By understanding their habits, companies can leave “corridors” that can connect wildlife to protected areas.

The primates’ exploring habits might contribute to their straying off to human habitation and workplaces. However, the sheer limited supply of food and space available is apparently another strong reason why protected areas such as national parks are unable to contain them.

If the Guinness Book of World Records’ claim that in 2008 and 2009 Indonesia had the highest rate of deforestation in the world is true, then space is indeed a serious problem. Last year, Forest Watch Indonesia, which focuses on gathering data on forests, reported that 15 million hectares of forests were destroyed between 2000 and 2009, thus the rate of deforestation during that period reached 1.5 million hectares per year.

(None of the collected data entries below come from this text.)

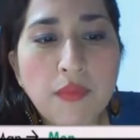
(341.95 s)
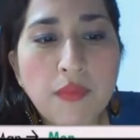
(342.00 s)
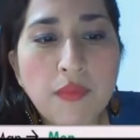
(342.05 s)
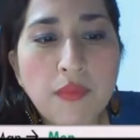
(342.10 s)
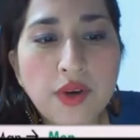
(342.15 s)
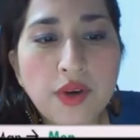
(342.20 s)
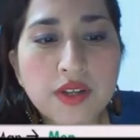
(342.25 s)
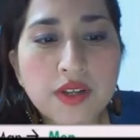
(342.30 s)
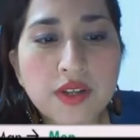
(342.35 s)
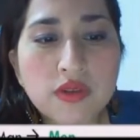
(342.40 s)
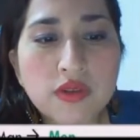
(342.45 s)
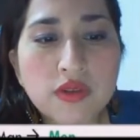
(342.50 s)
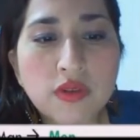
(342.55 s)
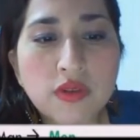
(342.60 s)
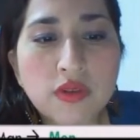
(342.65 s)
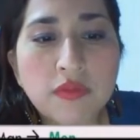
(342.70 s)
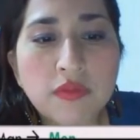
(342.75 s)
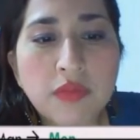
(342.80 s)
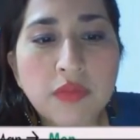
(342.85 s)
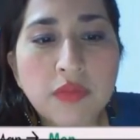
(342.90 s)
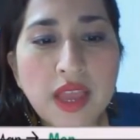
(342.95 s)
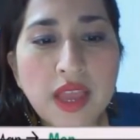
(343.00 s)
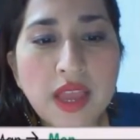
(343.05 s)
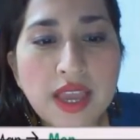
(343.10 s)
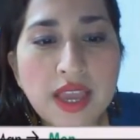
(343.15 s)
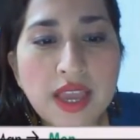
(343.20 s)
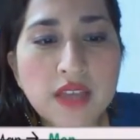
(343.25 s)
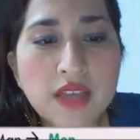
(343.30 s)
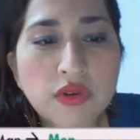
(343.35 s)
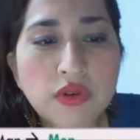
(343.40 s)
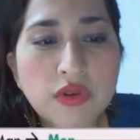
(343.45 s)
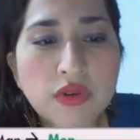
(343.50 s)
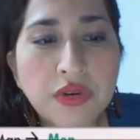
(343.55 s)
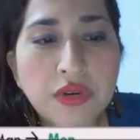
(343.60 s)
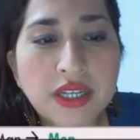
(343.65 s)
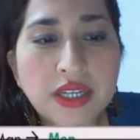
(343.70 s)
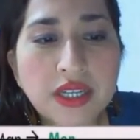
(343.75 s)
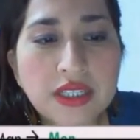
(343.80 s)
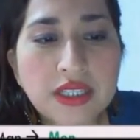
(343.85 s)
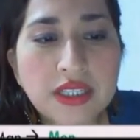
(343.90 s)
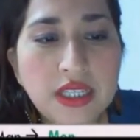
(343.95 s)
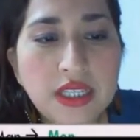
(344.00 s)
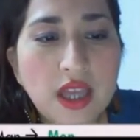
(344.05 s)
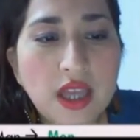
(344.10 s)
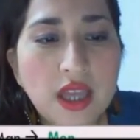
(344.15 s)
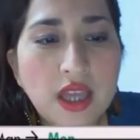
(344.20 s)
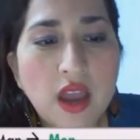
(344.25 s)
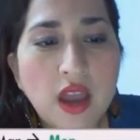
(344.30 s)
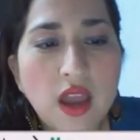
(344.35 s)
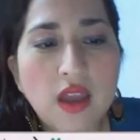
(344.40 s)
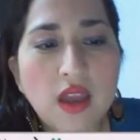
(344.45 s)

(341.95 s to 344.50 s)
person, place, or idea.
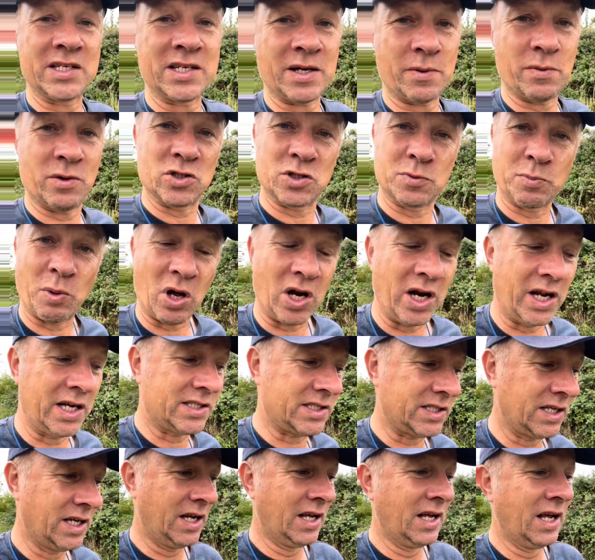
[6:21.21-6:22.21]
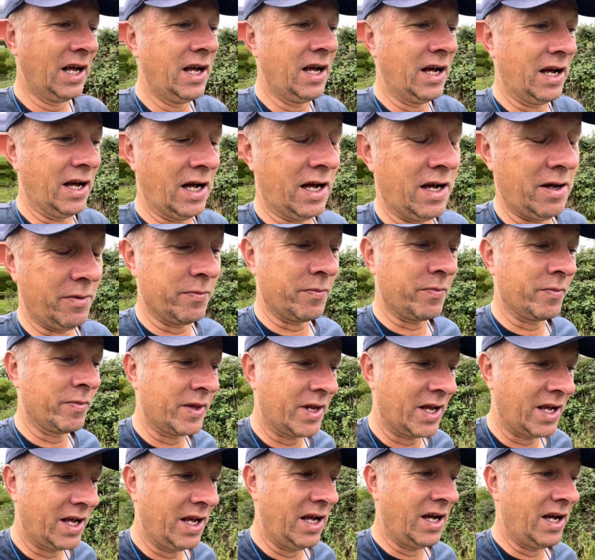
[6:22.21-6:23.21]
they were spotless. Um,
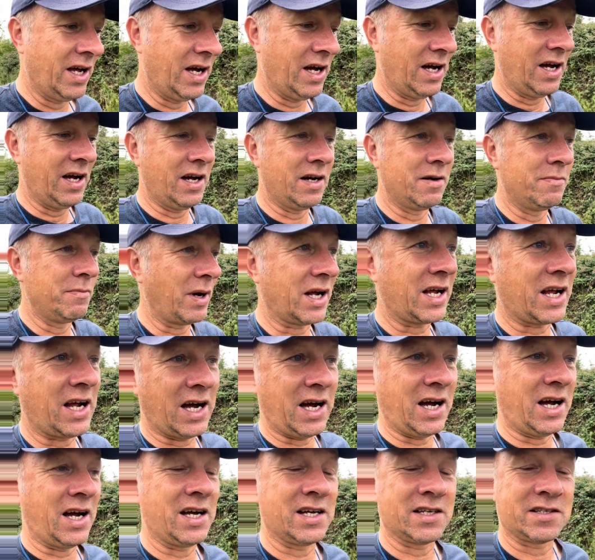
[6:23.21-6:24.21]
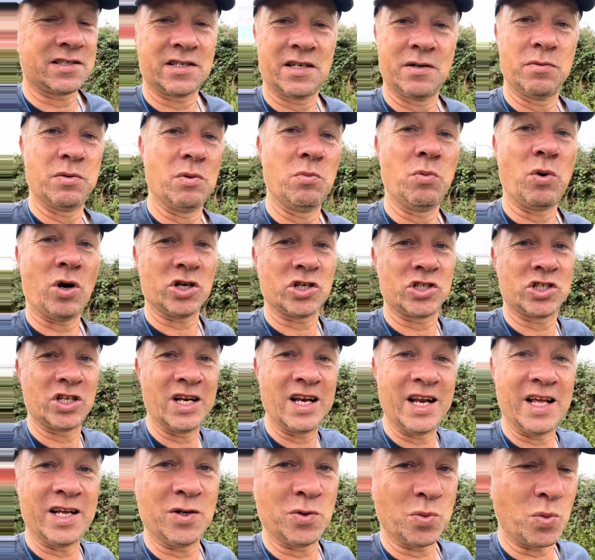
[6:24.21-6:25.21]
and my cars were washed at
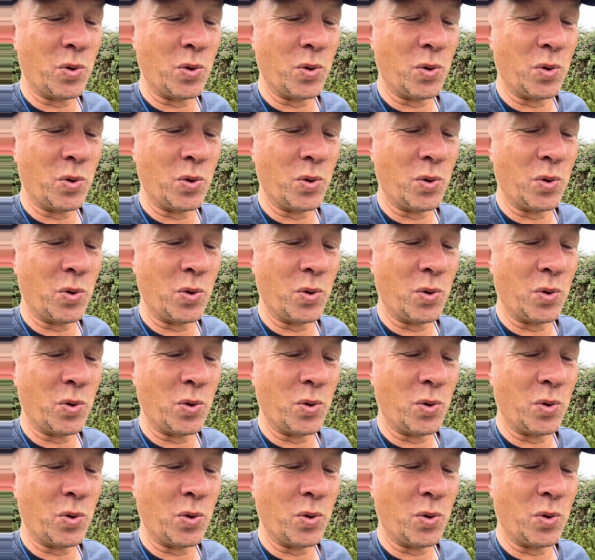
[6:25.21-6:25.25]
least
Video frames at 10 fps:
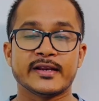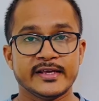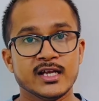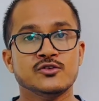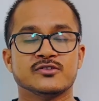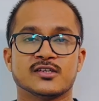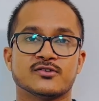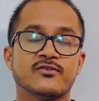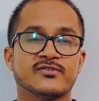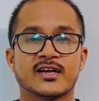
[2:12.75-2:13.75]
real uses
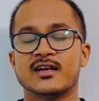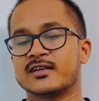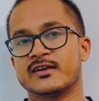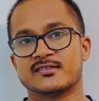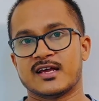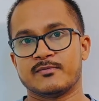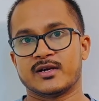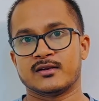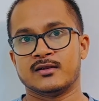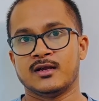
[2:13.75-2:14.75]
of singleton design
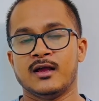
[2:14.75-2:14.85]
pattern.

However, the Forestry Ministry that same year said that the country had decreased deforestation to 700,000 hectares as of 2010.

According to Renie, OFI already stopped releasing rehabilitated orangutans in Tanjung Puting National Park since 1994 for fear of overpopulation.

The organization built a care center in Pasir Panjang and secured another release location for orangutans in the Lamandau area.

The new location, measuring around 76,000 hectares, was named the Lamandau Wildlife Reserve. OFI has released around 150 orangutans there between 1996 and 2007 but again stopped due to concerns about possible overpopulation. The reserve itself is next to a production forest and a palm oil plantation.

Birute said she is hoping that the southern part of Tanjung Puting National Park that was razed in forest fires in 1998 will hopefully recover fast enough in the near future so that it can serve as another place to release the great apes that are known to have seven-year intervals between giving birth.

Another area that will hopefully serve as a safe haven for orangutans in the future is the Seruyan forest located east of the national park.

Orangutans have a chance at survival if we can, at the very least, maintain the forest that is still standing today, Renie said.

As the creatures await a larger share of the land they used to roam in, many human beings who are less amused than Tanjung Puting tourists at the prospect of an orangutan sighting continue to regard the apes as pests.

“The ultimate truth be told, however, we are probably the ones bothering [the orangutans],” Renie said.

Unfortunately, we are still unable to read the primates’ minds, otherwise it would be interesting to see what they think of their human counterparts.